=== Data ===
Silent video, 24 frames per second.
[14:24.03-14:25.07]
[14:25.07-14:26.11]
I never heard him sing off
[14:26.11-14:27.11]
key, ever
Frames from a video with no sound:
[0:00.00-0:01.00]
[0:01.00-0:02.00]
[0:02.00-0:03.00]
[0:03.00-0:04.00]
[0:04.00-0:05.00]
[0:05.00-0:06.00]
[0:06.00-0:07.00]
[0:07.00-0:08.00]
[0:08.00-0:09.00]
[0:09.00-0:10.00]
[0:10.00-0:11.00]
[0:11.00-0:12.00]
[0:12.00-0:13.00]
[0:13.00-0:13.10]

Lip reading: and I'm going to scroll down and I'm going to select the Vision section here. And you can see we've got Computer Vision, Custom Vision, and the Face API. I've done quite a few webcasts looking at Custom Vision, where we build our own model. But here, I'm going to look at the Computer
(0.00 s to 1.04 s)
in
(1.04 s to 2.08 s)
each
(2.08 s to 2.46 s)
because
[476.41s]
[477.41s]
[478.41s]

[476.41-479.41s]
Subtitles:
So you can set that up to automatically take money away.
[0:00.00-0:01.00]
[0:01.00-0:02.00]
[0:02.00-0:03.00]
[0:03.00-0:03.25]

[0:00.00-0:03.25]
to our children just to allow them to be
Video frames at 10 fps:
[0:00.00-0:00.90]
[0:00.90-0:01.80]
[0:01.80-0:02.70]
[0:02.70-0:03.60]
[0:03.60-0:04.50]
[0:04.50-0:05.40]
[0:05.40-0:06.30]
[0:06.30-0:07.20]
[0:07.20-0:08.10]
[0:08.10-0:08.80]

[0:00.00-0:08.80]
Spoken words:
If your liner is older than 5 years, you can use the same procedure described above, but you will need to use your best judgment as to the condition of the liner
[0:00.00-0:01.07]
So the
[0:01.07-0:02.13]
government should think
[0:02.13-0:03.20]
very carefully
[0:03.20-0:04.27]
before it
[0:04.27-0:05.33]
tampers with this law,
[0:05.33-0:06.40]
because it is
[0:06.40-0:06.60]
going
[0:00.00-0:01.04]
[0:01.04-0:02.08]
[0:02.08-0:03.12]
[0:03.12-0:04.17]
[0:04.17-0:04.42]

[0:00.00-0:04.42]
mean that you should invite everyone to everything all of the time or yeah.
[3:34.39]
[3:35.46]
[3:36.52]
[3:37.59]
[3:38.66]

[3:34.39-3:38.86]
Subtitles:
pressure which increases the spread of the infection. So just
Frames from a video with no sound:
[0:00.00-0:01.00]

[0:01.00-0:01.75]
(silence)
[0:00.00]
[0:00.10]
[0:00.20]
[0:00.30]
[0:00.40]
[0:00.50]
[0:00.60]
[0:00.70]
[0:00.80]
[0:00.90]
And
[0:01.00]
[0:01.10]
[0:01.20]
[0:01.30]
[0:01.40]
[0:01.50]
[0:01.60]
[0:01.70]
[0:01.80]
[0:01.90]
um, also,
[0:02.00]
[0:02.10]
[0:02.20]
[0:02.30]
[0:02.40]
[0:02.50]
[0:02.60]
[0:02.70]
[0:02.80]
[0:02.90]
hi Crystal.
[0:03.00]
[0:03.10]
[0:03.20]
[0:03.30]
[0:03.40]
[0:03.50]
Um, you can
===
Description of the task »
In full and without alteration, write out each record.

Result below »
Silent video, 24 frames per second.
[14:24.03-14:25.07]
[14:25.07-14:26.11]
I never heard him sing off
[14:26.11-14:27.11]
key, ever
Frames from a video with no sound:
[0:00.00-0:01.00]
[0:01.00-0:02.00]
[0:02.00-0:03.00]
[0:03.00-0:04.00]
[0:04.00-0:05.00]
[0:05.00-0:06.00]
[0:06.00-0:07.00]
[0:07.00-0:08.00]
[0:08.00-0:09.00]
[0:09.00-0:10.00]
[0:10.00-0:11.00]
[0:11.00-0:12.00]
[0:12.00-0:13.00]
[0:13.00-0:13.10]

Lip reading: and I'm going to scroll down and I'm going to select the Vision section here. And you can see we've got Computer Vision, Custom Vision, and the Face API. I've done quite a few webcasts looking at Custom Vision, where we build our own model. But here, I'm going to look at the Computer
(0.00 s to 1.04 s)
in
(1.04 s to 2.08 s)
each
(2.08 s to 2.46 s)
because
[476.41s]
[477.41s]
[478.41s]

[476.41-479.41s]
Subtitles:
So you can set that up to automatically take money away.
[0:00.00-0:01.00]
[0:01.00-0:02.00]
[0:02.00-0:03.00]
[0:03.00-0:03.25]

[0:00.00-0:03.25]
to our children just to allow them to be
Video frames at 10 fps:
[0:00.00-0:00.90]
[0:00.90-0:01.80]
[0:01.80-0:02.70]
[0:02.70-0:03.60]
[0:03.60-0:04.50]
[0:04.50-0:05.40]
[0:05.40-0:06.30]
[0:06.30-0:07.20]
[0:07.20-0:08.10]
[0:08.10-0:08.80]

[0:00.00-0:08.80]
Spoken words:
If your liner is older than 5 years, you can use the same procedure described above, but you will need to use your best judgment as to the condition of the liner
[0:00.00-0:01.07]
So the
[0:01.07-0:02.13]
government should think
[0:02.13-0:03.20]
very carefully
[0:03.20-0:04.27]
before it
[0:04.27-0:05.33]
tampers with this law,
[0:05.33-0:06.40]
because it is
[0:06.40-0:06.60]
going
[0:00.00-0:01.04]
[0:01.04-0:02.08]
[0:02.08-0:03.12]
[0:03.12-0:04.17]
[0:04.17-0:04.42]

[0:00.00-0:04.42]
mean that you should invite everyone to everything all of the time or yeah.
[3:34.39]
[3:35.46]
[3:36.52]
[3:37.59]
[3:38.66]

[3:34.39-3:38.86]
Subtitles:
pressure which increases the spread of the infection. So just
Frames from a video with no sound:
[0:00.00-0:01.00]

[0:01.00-0:01.75]
(silence)
[0:00.00]
[0:00.10]
[0:00.20]
[0:00.30]
[0:00.40]
[0:00.50]
[0:00.60]
[0:00.70]
[0:00.80]
[0:00.90]
And
[0:01.00]
[0:01.10]
[0:01.20]
[0:01.30]
[0:01.40]
[0:01.50]
[0:01.60]
[0:01.70]
[0:01.80]
[0:01.90]
um, also,
[0:02.00]
[0:02.10]
[0:02.20]
[0:02.30]
[0:02.40]
[0:02.50]
[0:02.60]
[0:02.70]
[0:02.80]
[0:02.90]
hi Crystal.
[0:03.00]
[0:03.10]
[0:03.20]
[0:03.30]
[0:03.40]
[0:03.50]
Um, you can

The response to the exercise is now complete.